+++ DATA EXCERPTS +++

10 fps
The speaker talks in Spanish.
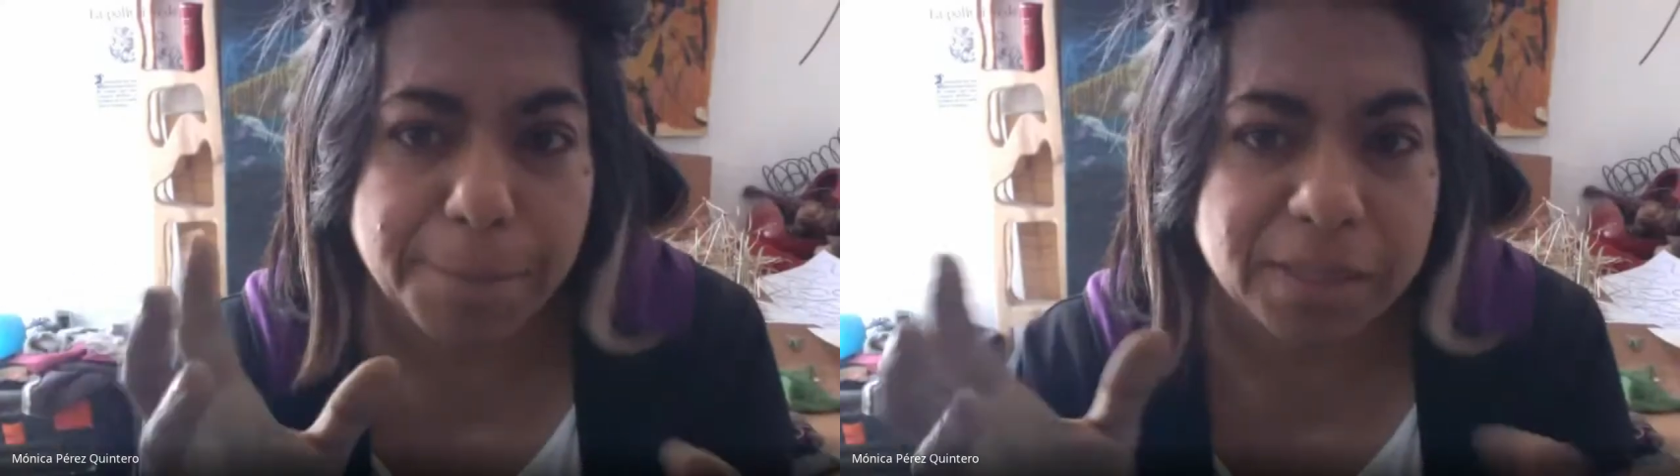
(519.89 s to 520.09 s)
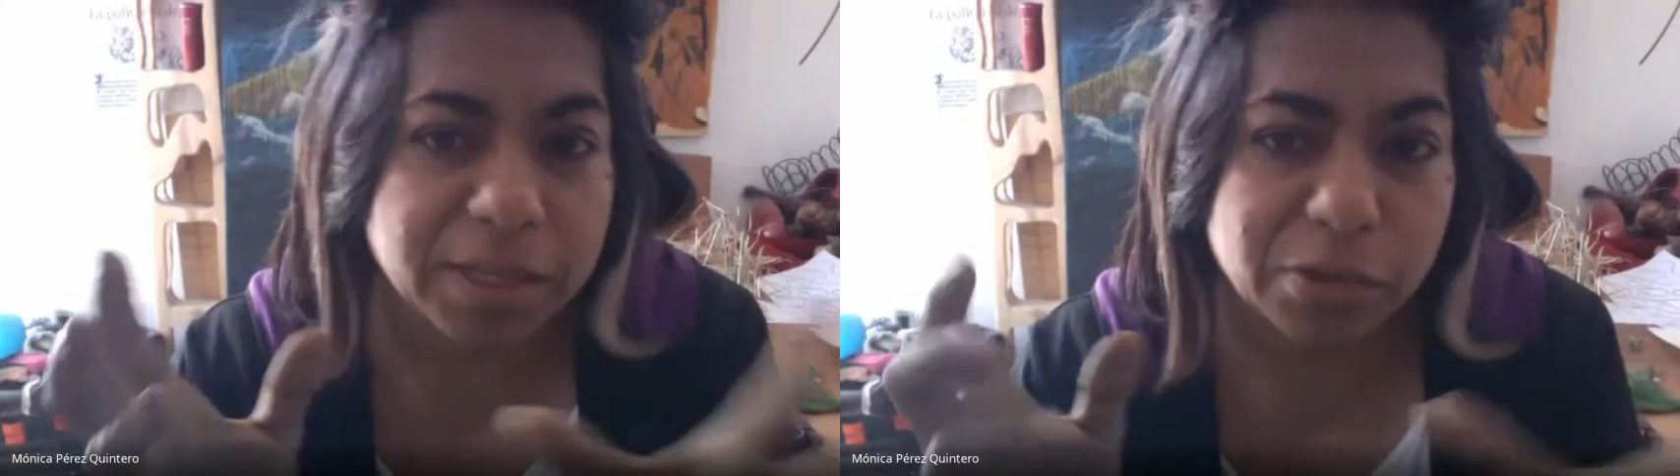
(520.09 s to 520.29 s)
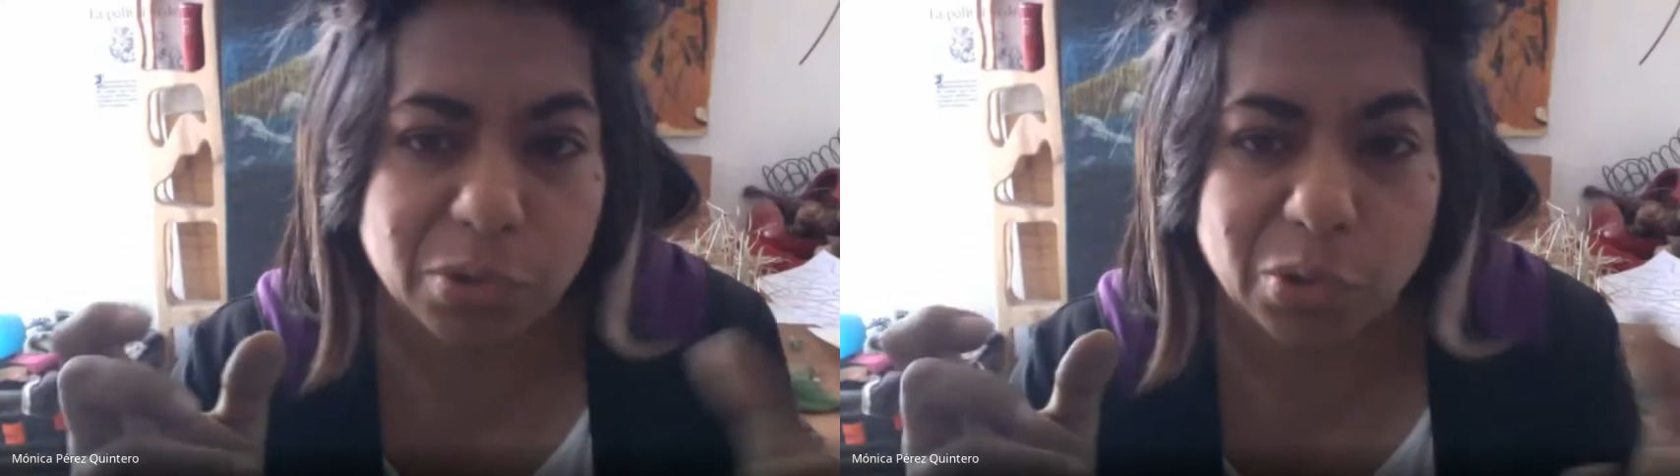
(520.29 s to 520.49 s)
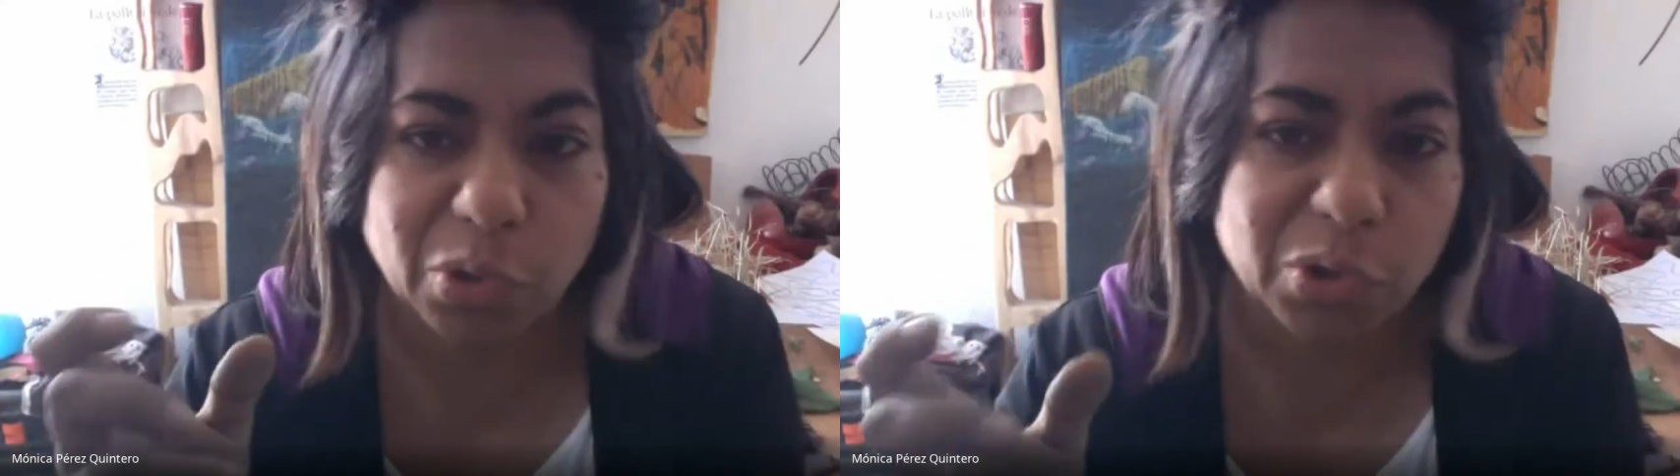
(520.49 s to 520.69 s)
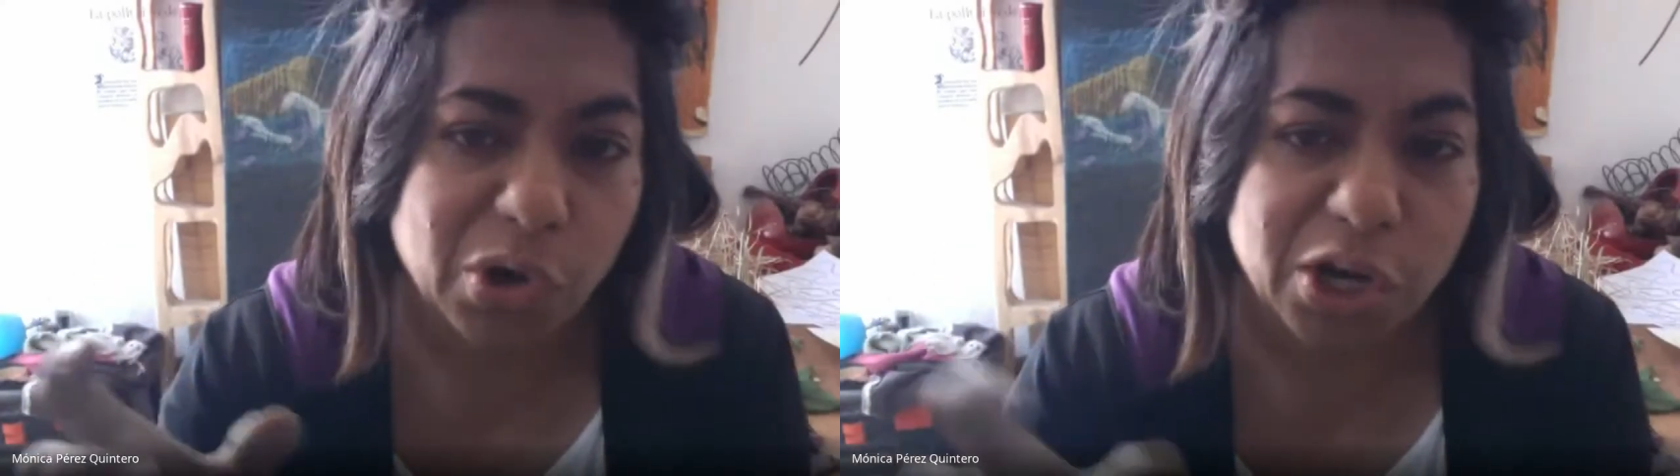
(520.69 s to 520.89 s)
con óleo y
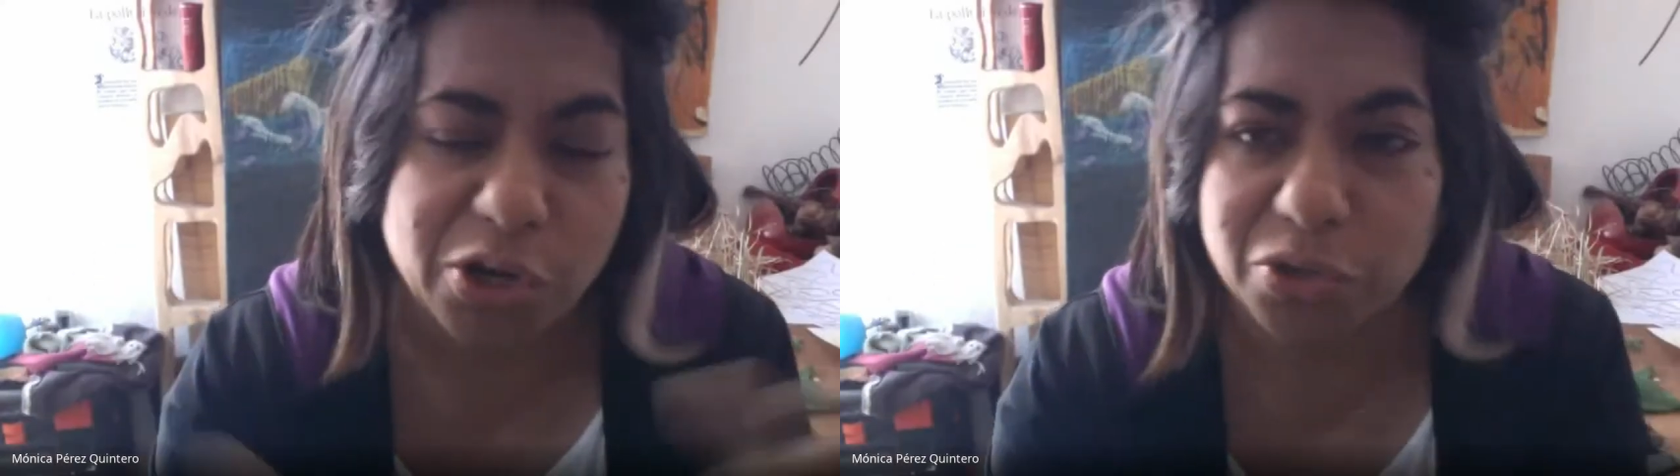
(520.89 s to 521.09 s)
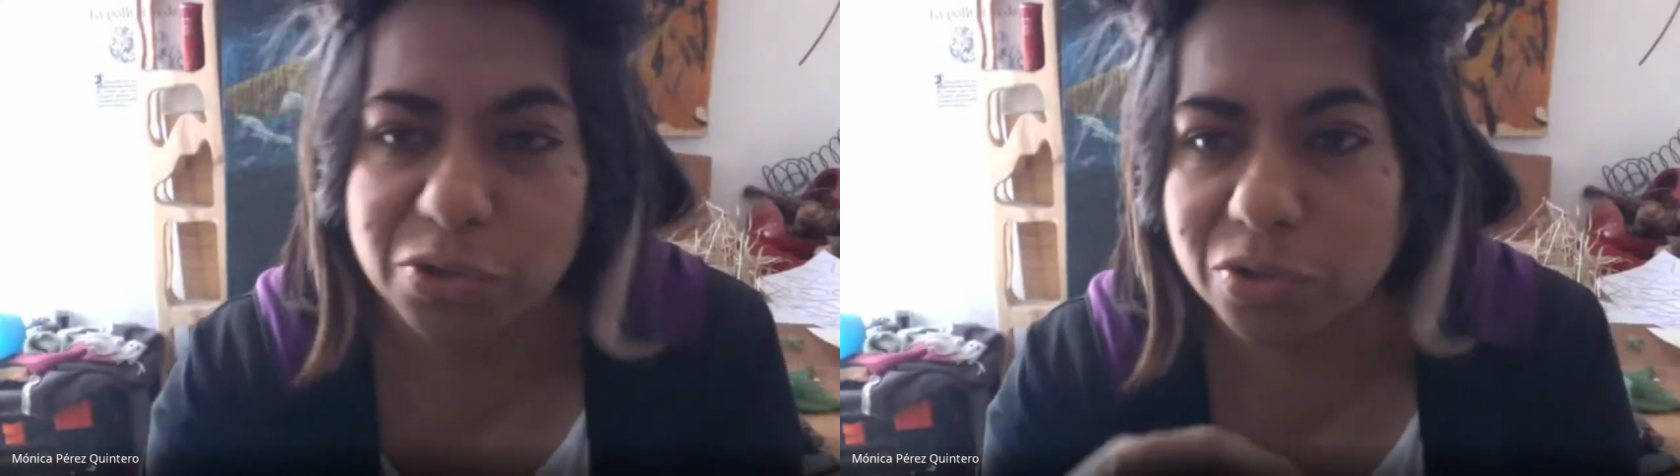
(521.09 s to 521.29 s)
otros con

+++

__PROBLEM DETAILS__: Leave the pictures out and output the rest of the data word for word.

__WRITTEN RESPONSE__:
10 fps
The speaker talks in Spanish.
(519.89 s to 520.09 s)
(520.09 s to 520.29 s)
(520.29 s to 520.49 s)
(520.49 s to 520.69 s)
(520.69 s to 520.89 s)
con óleo y
(520.89 s to 521.09 s)
(521.09 s to 521.29 s)
otros con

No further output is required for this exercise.